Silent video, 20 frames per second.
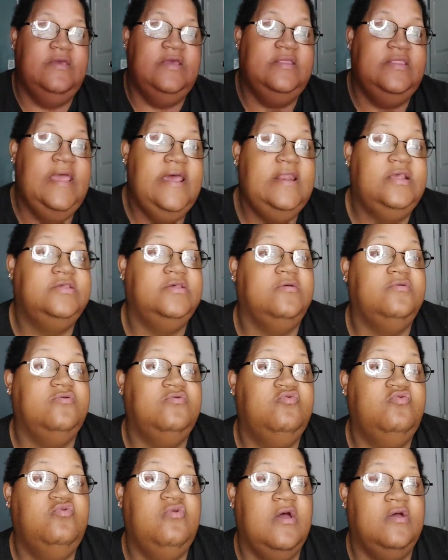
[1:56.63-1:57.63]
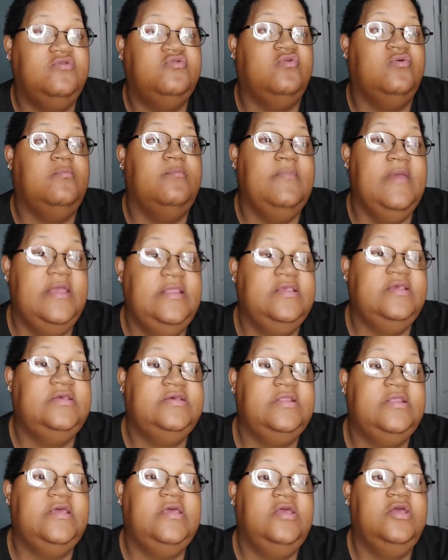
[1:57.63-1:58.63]
me. That is a
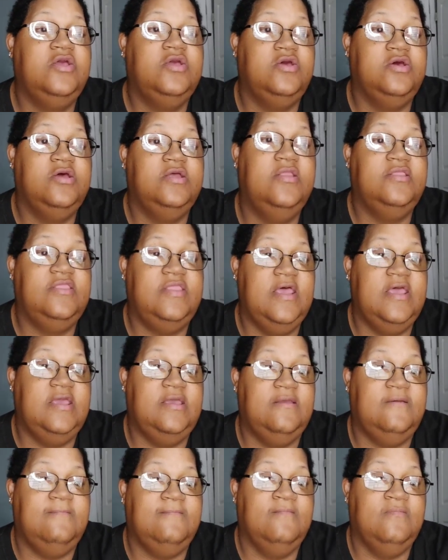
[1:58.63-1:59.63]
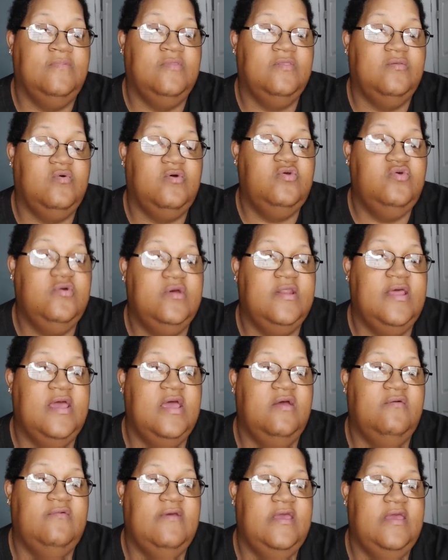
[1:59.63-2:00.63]
tremendously good thing. Well, you can
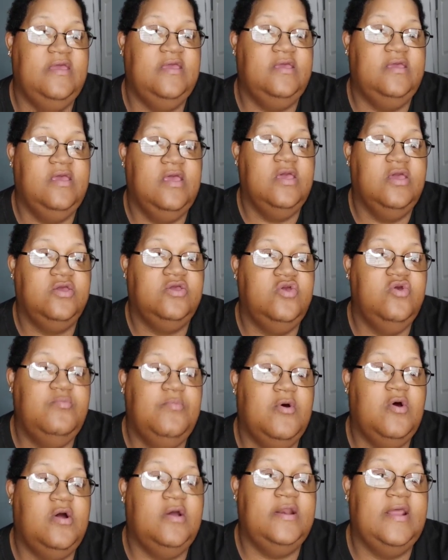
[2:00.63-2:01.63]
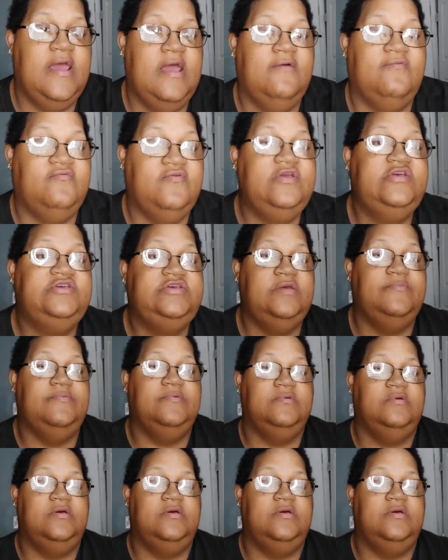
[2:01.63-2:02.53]
have a coupon to have free shipping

————

Task statement: Print the listing exactly, pictures excluded.

Answer space:
Silent video, 20 frames per second.
[1:56.63-1:57.63]
[1:57.63-1:58.63]
me. That is a
[1:58.63-1:59.63]
[1:59.63-2:00.63]
tremendously good thing. Well, you can
[2:00.63-2:01.63]
[2:01.63-2:02.53]
have a coupon to have free shipping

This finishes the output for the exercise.